[Start of section]
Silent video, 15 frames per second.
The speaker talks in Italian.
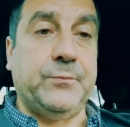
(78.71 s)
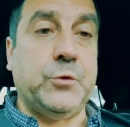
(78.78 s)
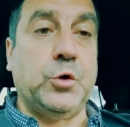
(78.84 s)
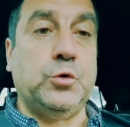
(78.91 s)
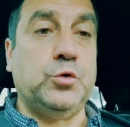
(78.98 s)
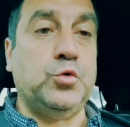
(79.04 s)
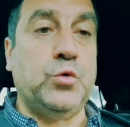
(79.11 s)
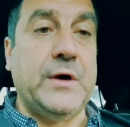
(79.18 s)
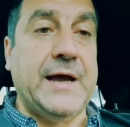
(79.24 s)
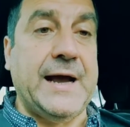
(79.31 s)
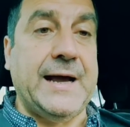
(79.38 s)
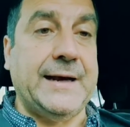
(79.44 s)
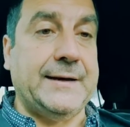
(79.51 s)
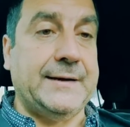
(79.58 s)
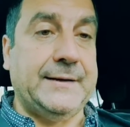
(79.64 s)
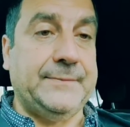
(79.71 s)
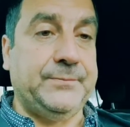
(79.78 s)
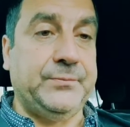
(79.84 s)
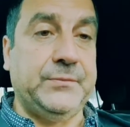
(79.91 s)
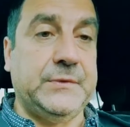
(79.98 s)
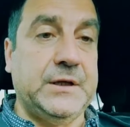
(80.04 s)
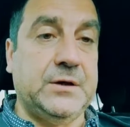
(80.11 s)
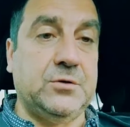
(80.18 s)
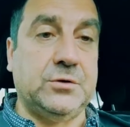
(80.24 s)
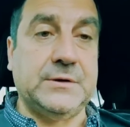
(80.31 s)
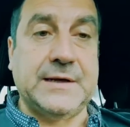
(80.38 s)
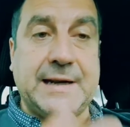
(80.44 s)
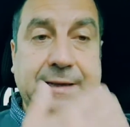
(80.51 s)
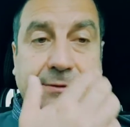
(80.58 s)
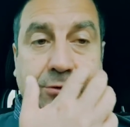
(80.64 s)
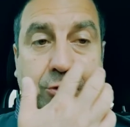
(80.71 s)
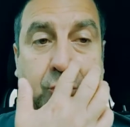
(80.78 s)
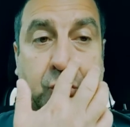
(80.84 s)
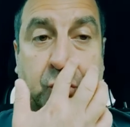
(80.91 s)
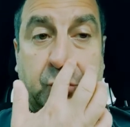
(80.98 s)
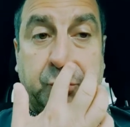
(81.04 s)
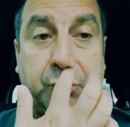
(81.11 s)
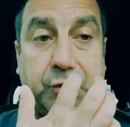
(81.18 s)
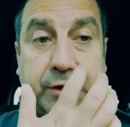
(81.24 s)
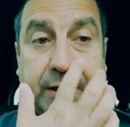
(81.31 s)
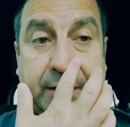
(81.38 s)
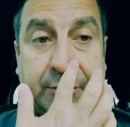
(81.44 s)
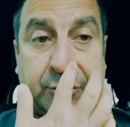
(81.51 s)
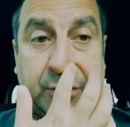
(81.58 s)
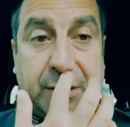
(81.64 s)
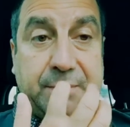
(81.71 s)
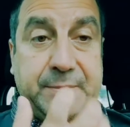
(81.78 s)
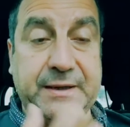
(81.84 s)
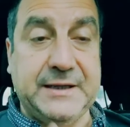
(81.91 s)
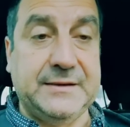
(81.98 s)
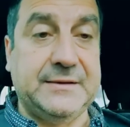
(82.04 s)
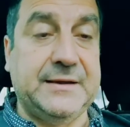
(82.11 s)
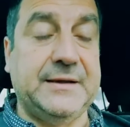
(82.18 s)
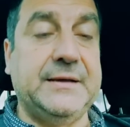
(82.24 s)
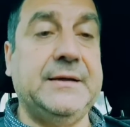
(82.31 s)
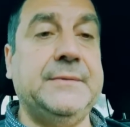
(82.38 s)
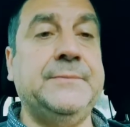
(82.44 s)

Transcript: o due anni di contratto oppure naturalmente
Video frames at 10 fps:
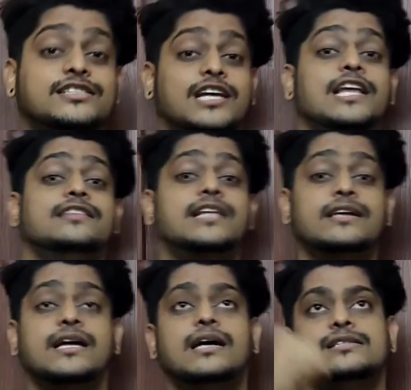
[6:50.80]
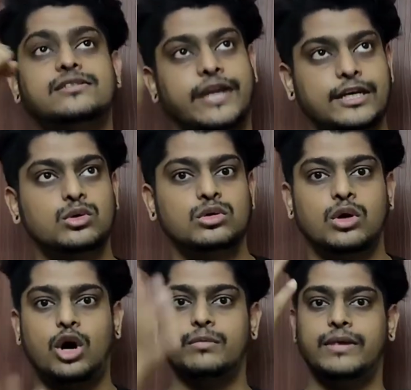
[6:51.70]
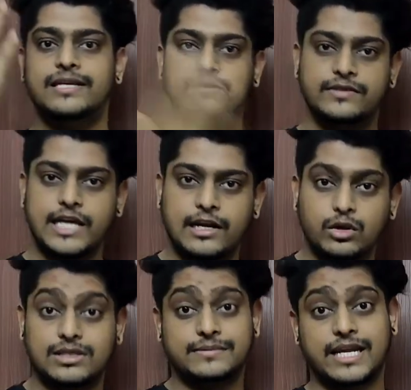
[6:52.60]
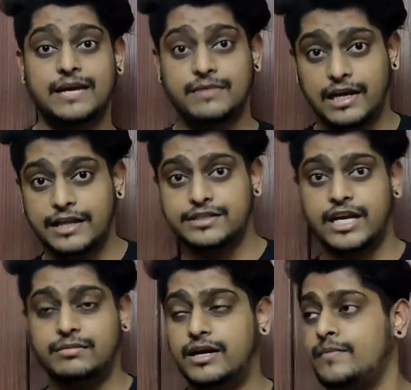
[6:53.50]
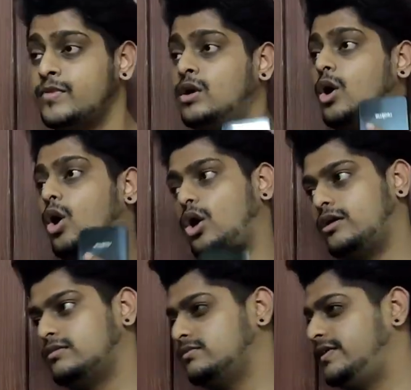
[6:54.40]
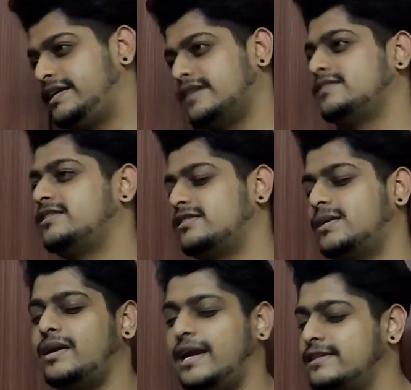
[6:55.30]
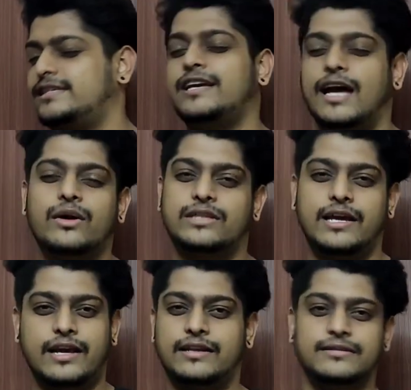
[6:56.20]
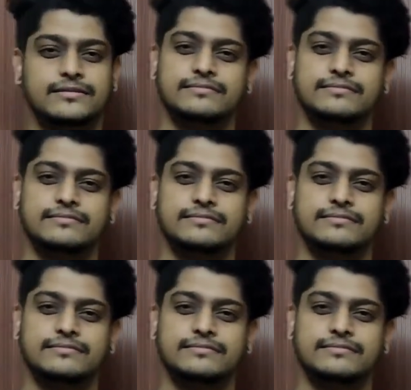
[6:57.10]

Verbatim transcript: के लिए इतना ही था स्टे टून और मेरे चैनल को सब्सक्राइब कर लीजिए एक बार और फिटनेस इंडस्ट्री में लेट्स सी क्या होता है यार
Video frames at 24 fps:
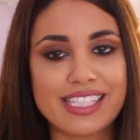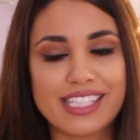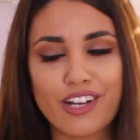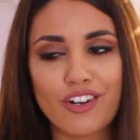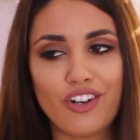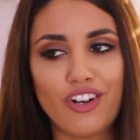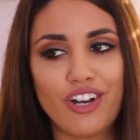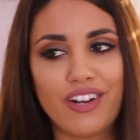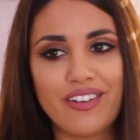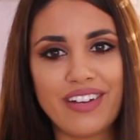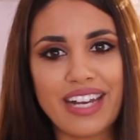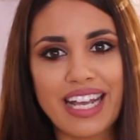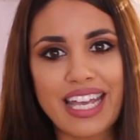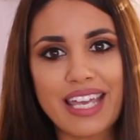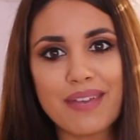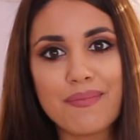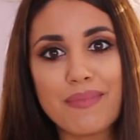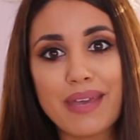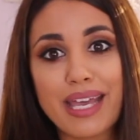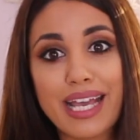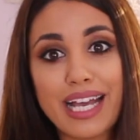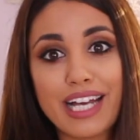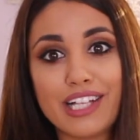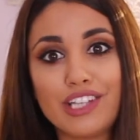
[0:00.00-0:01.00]
este color ahora que
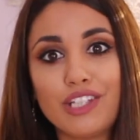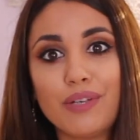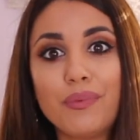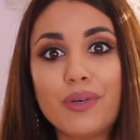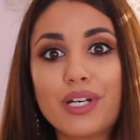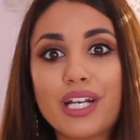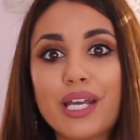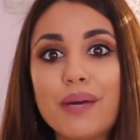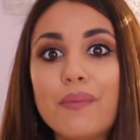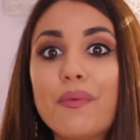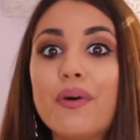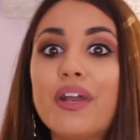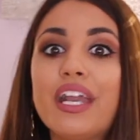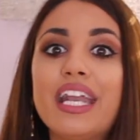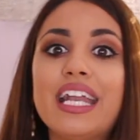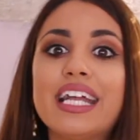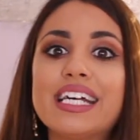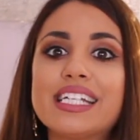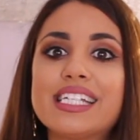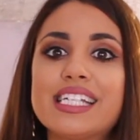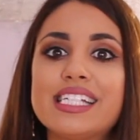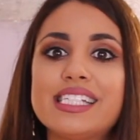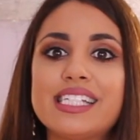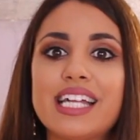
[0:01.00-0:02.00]
me encantó porque
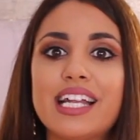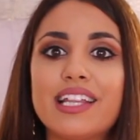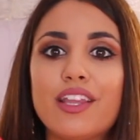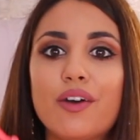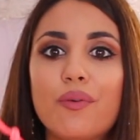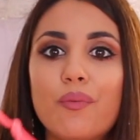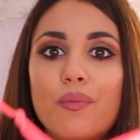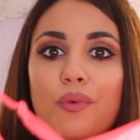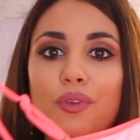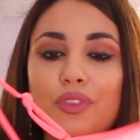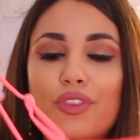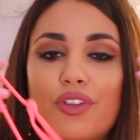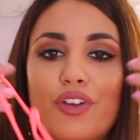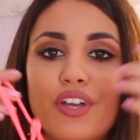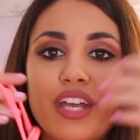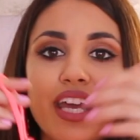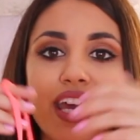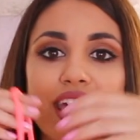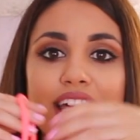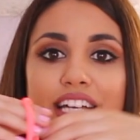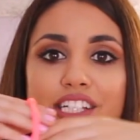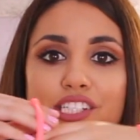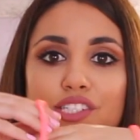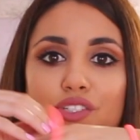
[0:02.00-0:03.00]
morena se salta un montón y
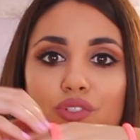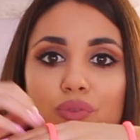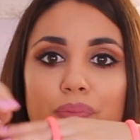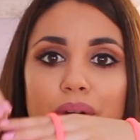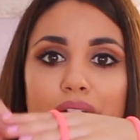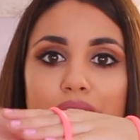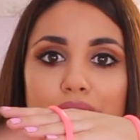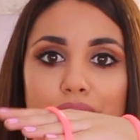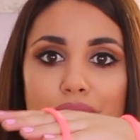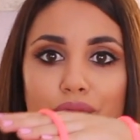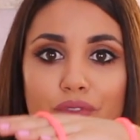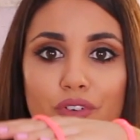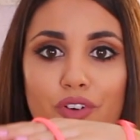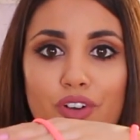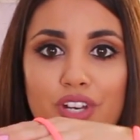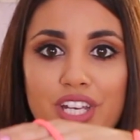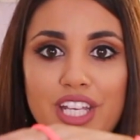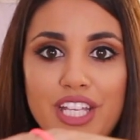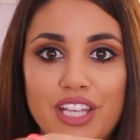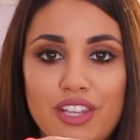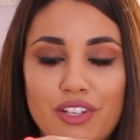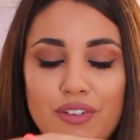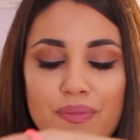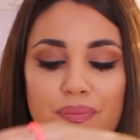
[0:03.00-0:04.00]
queda súper
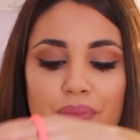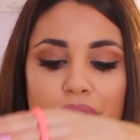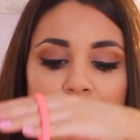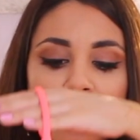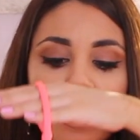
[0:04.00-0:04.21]
bonito.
[End of section]
TASK OBJECTIVE. Pictures stay out; everything else in the listing above gets restated word for word.

EXERCISE RESPONSE.
Silent video, 15 frames per second.
The speaker talks in Italian.
(78.71 s)
(78.78 s)
(78.84 s)
(78.91 s)
(78.98 s)
(79.04 s)
(79.11 s)
(79.18 s)
(79.24 s)
(79.31 s)
(79.38 s)
(79.44 s)
(79.51 s)
(79.58 s)
(79.64 s)
(79.71 s)
(79.78 s)
(79.84 s)
(79.91 s)
(79.98 s)
(80.04 s)
(80.11 s)
(80.18 s)
(80.24 s)
(80.31 s)
(80.38 s)
(80.44 s)
(80.51 s)
(80.58 s)
(80.64 s)
(80.71 s)
(80.78 s)
(80.84 s)
(80.91 s)
(80.98 s)
(81.04 s)
(81.11 s)
(81.18 s)
(81.24 s)
(81.31 s)
(81.38 s)
(81.44 s)
(81.51 s)
(81.58 s)
(81.64 s)
(81.71 s)
(81.78 s)
(81.84 s)
(81.91 s)
(81.98 s)
(82.04 s)
(82.11 s)
(82.18 s)
(82.24 s)
(82.31 s)
(82.38 s)
(82.44 s)

Transcript: o due anni di contratto oppure naturalmente
Video frames at 10 fps:
[6:50.80]
[6:51.70]
[6:52.60]
[6:53.50]
[6:54.40]
[6:55.30]
[6:56.20]
[6:57.10]

Verbatim transcript: के लिए इतना ही था स्टे टून और मेरे चैनल को सब्सक्राइब कर लीजिए एक बार और फिटनेस इंडस्ट्री में लेट्स सी क्या होता है यार
Video frames at 24 fps:
[0:00.00-0:01.00]
este color ahora que
[0:01.00-0:02.00]
me encantó porque
[0:02.00-0:03.00]
morena se salta un montón y
[0:03.00-0:04.00]
queda súper
[0:04.00-0:04.21]
bonito.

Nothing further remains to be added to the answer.